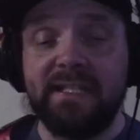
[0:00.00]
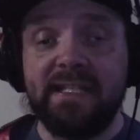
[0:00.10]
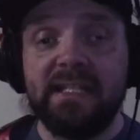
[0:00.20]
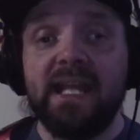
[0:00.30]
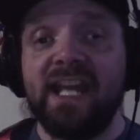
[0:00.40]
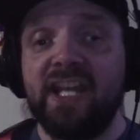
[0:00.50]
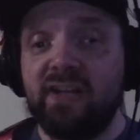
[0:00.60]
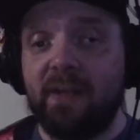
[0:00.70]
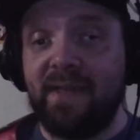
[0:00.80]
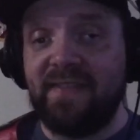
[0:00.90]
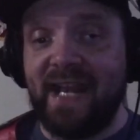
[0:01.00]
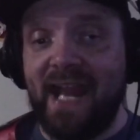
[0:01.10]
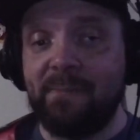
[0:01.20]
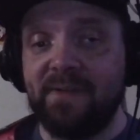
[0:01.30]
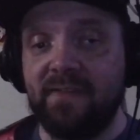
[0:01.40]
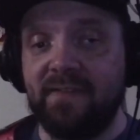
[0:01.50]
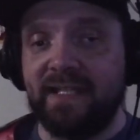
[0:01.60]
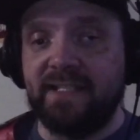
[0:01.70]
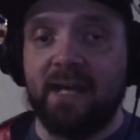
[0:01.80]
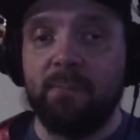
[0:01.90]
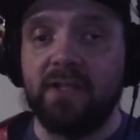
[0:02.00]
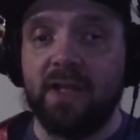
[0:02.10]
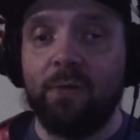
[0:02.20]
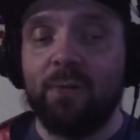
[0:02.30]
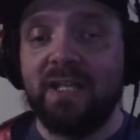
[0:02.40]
You can help make that happen from the link down below.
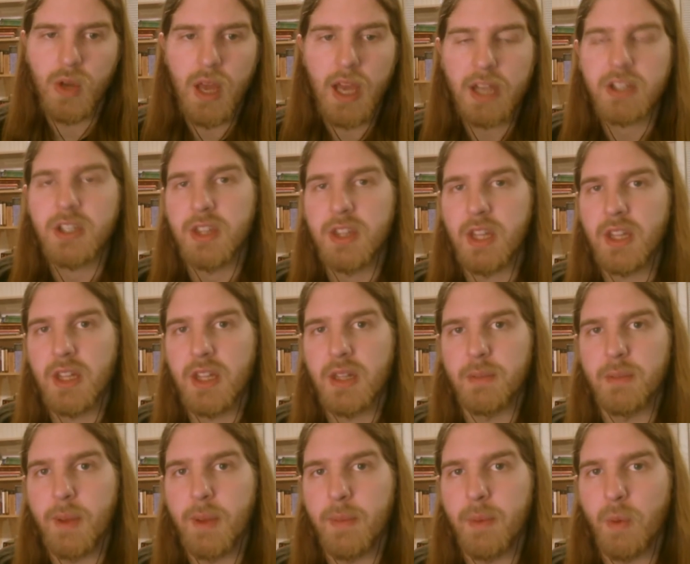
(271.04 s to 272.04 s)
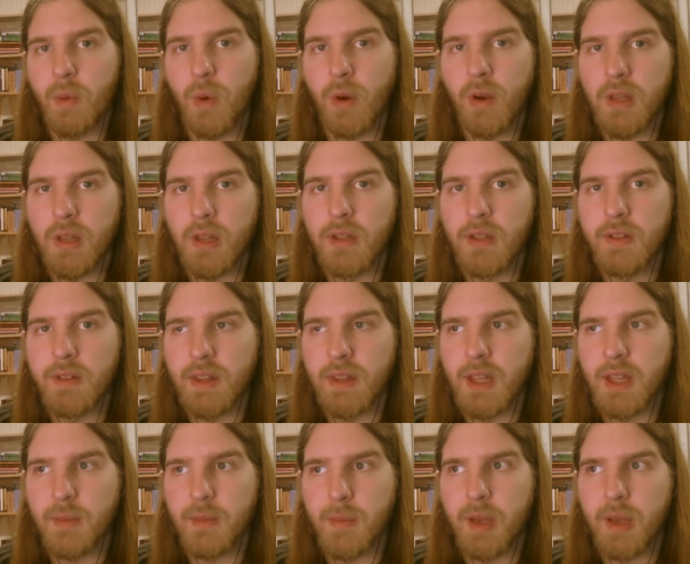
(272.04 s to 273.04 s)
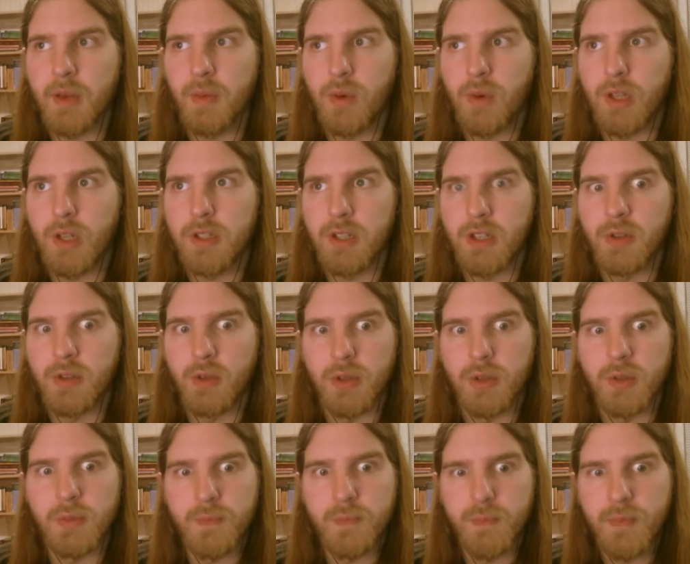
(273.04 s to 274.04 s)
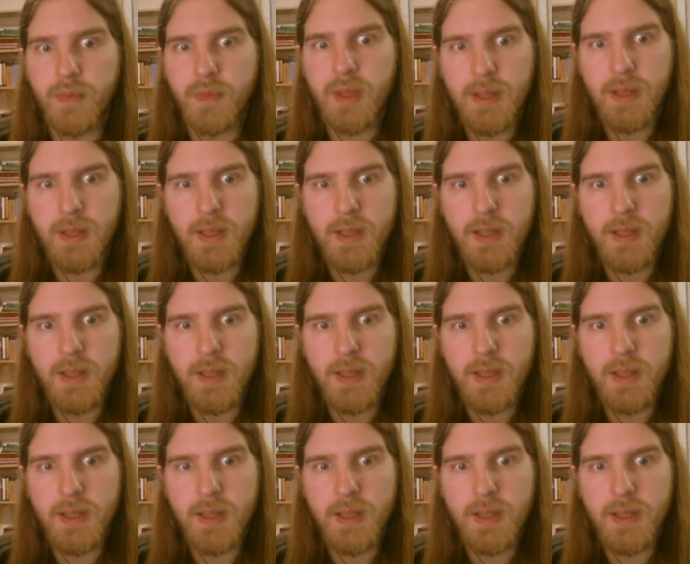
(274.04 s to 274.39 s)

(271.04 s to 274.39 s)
Actually, I think that might be where it is. I think I Hulu. might watch. So it. again, one of the streaming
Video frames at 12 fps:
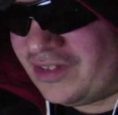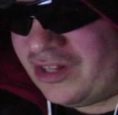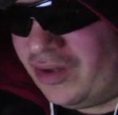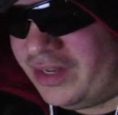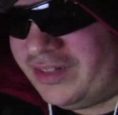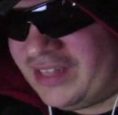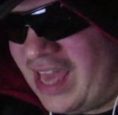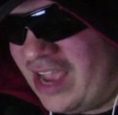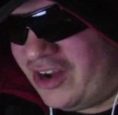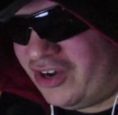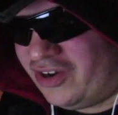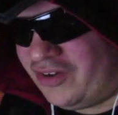Cloak and
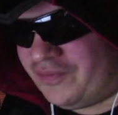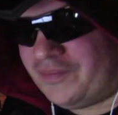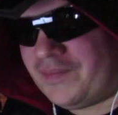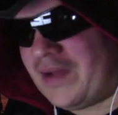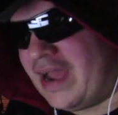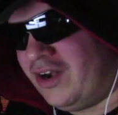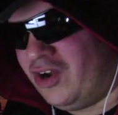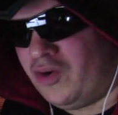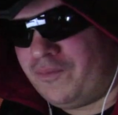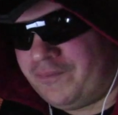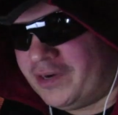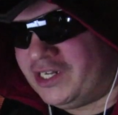Dagger, I know
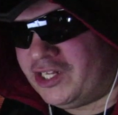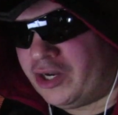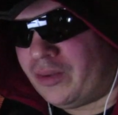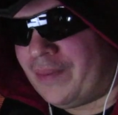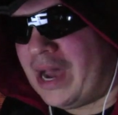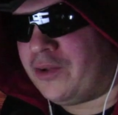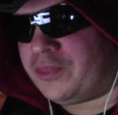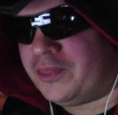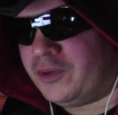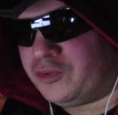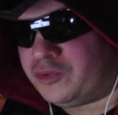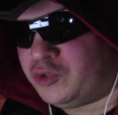very little about
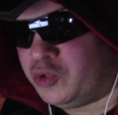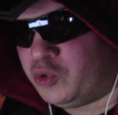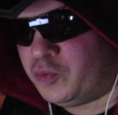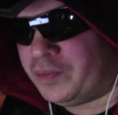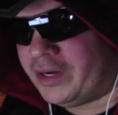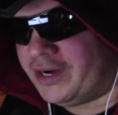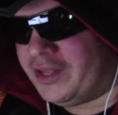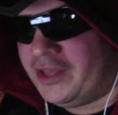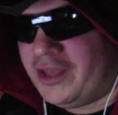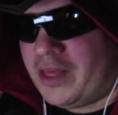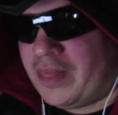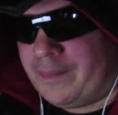those two, but
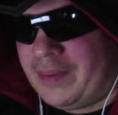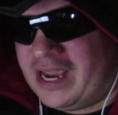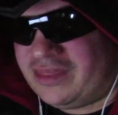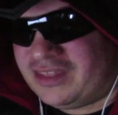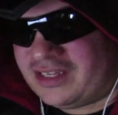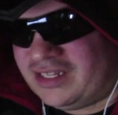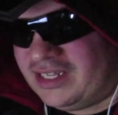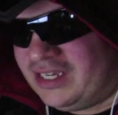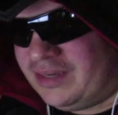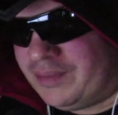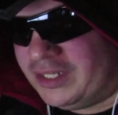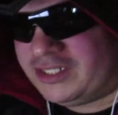they're basically
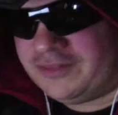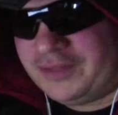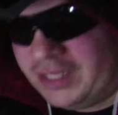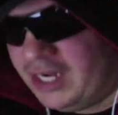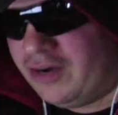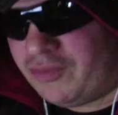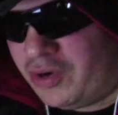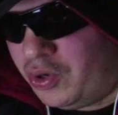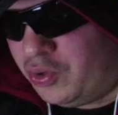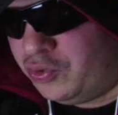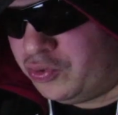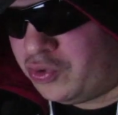a bunch of
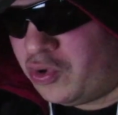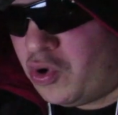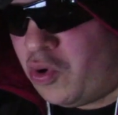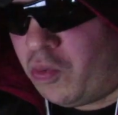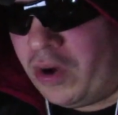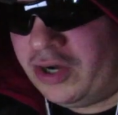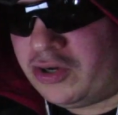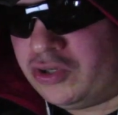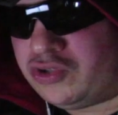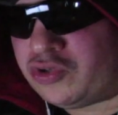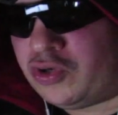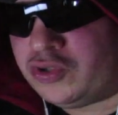heroes. One
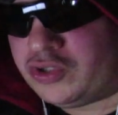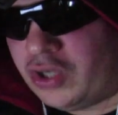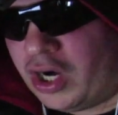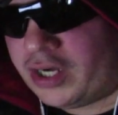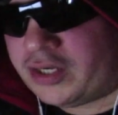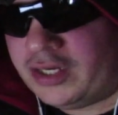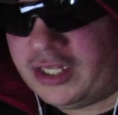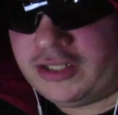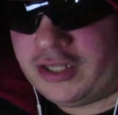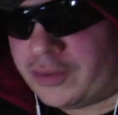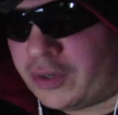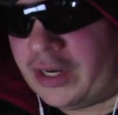controls darkness,
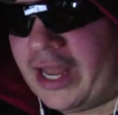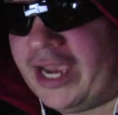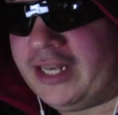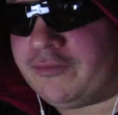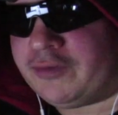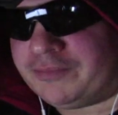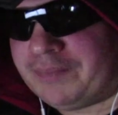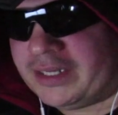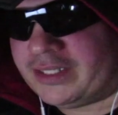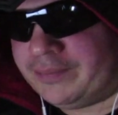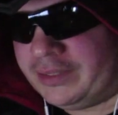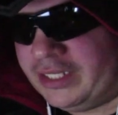the other light,
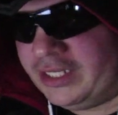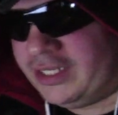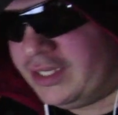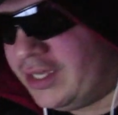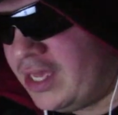respectively.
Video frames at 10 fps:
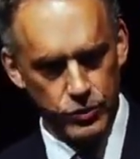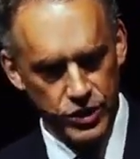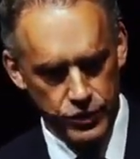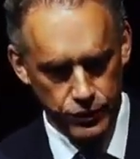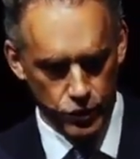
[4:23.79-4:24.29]

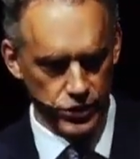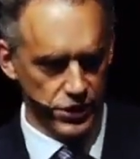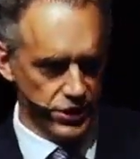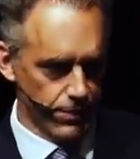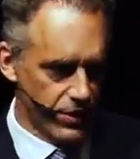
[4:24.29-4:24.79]
which of course
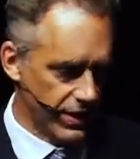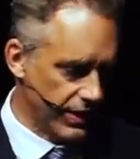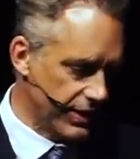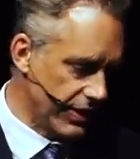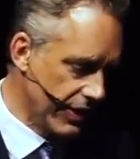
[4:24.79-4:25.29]
is something
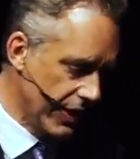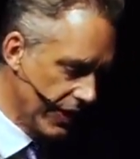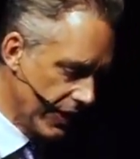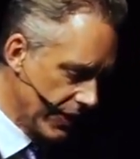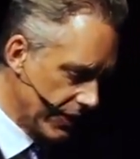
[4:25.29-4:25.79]
that the
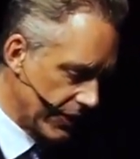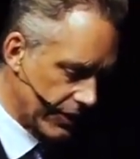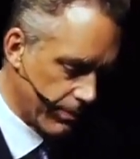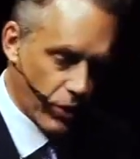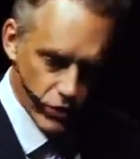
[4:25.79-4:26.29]

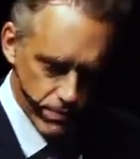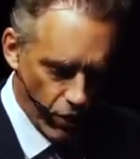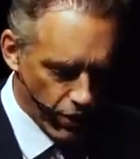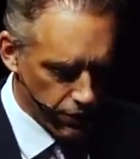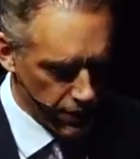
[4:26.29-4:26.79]

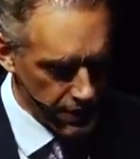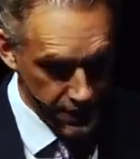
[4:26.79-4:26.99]
postmodern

────────

■ Prompt: Apart from the pictures, which are to be omitted, every record must be transcribed exactly.

■ Written response:
[0:00.00]
[0:00.10]
[0:00.20]
[0:00.30]
[0:00.40]
[0:00.50]
[0:00.60]
[0:00.70]
[0:00.80]
[0:00.90]
[0:01.00]
[0:01.10]
[0:01.20]
[0:01.30]
[0:01.40]
[0:01.50]
[0:01.60]
[0:01.70]
[0:01.80]
[0:01.90]
[0:02.00]
[0:02.10]
[0:02.20]
[0:02.30]
[0:02.40]
You can help make that happen from the link down below.
(271.04 s to 272.04 s)
(272.04 s to 273.04 s)
(273.04 s to 274.04 s)
(274.04 s to 274.39 s)

(271.04 s to 274.39 s)
Actually, I think that might be where it is. I think I Hulu. might watch. So it. again, one of the streaming
Video frames at 12 fps:
Cloak and
Dagger, I know
very little about
those two, but
they're basically
a bunch of
heroes. One
controls darkness,
the other light,
respectively.
Video frames at 10 fps:
[4:23.79-4:24.29]

[4:24.29-4:24.79]
which of course
[4:24.79-4:25.29]
is something
[4:25.29-4:25.79]
that the
[4:25.79-4:26.29]

[4:26.29-4:26.79]

[4:26.79-4:26.99]
postmodern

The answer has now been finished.